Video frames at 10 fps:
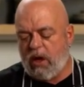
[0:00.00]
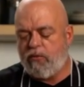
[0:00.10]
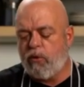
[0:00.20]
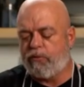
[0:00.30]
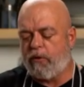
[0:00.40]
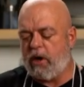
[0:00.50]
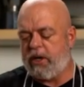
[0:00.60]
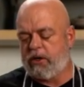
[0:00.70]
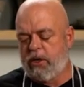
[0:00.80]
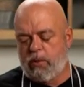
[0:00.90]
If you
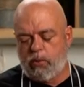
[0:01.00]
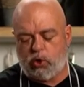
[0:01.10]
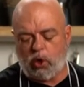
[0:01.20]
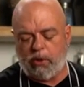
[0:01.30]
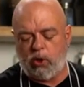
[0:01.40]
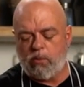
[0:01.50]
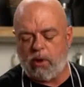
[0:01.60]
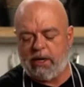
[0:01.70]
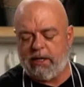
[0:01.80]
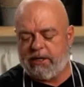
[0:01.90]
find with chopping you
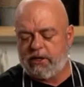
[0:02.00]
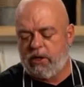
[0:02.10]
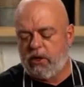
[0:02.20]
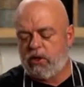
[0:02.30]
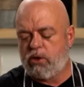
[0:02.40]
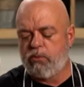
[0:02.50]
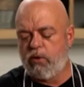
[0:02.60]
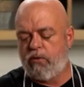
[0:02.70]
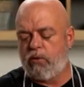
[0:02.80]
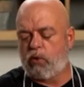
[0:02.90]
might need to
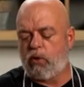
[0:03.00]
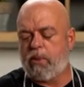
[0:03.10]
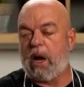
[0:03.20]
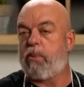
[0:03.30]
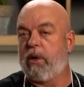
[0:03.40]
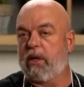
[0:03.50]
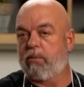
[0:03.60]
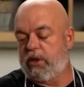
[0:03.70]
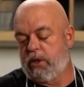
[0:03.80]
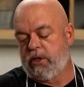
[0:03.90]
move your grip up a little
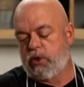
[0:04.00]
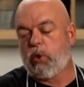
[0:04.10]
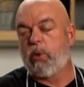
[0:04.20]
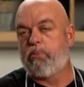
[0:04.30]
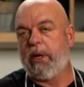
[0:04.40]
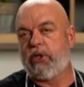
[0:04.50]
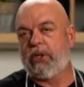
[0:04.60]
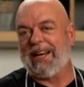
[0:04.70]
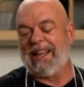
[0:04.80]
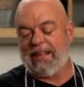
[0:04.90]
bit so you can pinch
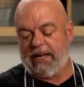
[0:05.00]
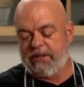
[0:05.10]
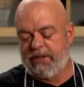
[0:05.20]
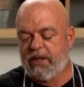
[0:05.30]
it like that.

**Instructions to follow**: Please copy the data above exactly; the pictures do not belong in the copy.

**Output of the exercise**:
Video frames at 10 fps:
[0:00.00]
[0:00.10]
[0:00.20]
[0:00.30]
[0:00.40]
[0:00.50]
[0:00.60]
[0:00.70]
[0:00.80]
[0:00.90]
If you
[0:01.00]
[0:01.10]
[0:01.20]
[0:01.30]
[0:01.40]
[0:01.50]
[0:01.60]
[0:01.70]
[0:01.80]
[0:01.90]
find with chopping you
[0:02.00]
[0:02.10]
[0:02.20]
[0:02.30]
[0:02.40]
[0:02.50]
[0:02.60]
[0:02.70]
[0:02.80]
[0:02.90]
might need to
[0:03.00]
[0:03.10]
[0:03.20]
[0:03.30]
[0:03.40]
[0:03.50]
[0:03.60]
[0:03.70]
[0:03.80]
[0:03.90]
move your grip up a little
[0:04.00]
[0:04.10]
[0:04.20]
[0:04.30]
[0:04.40]
[0:04.50]
[0:04.60]
[0:04.70]
[0:04.80]
[0:04.90]
bit so you can pinch
[0:05.00]
[0:05.10]
[0:05.20]
[0:05.30]
it like that.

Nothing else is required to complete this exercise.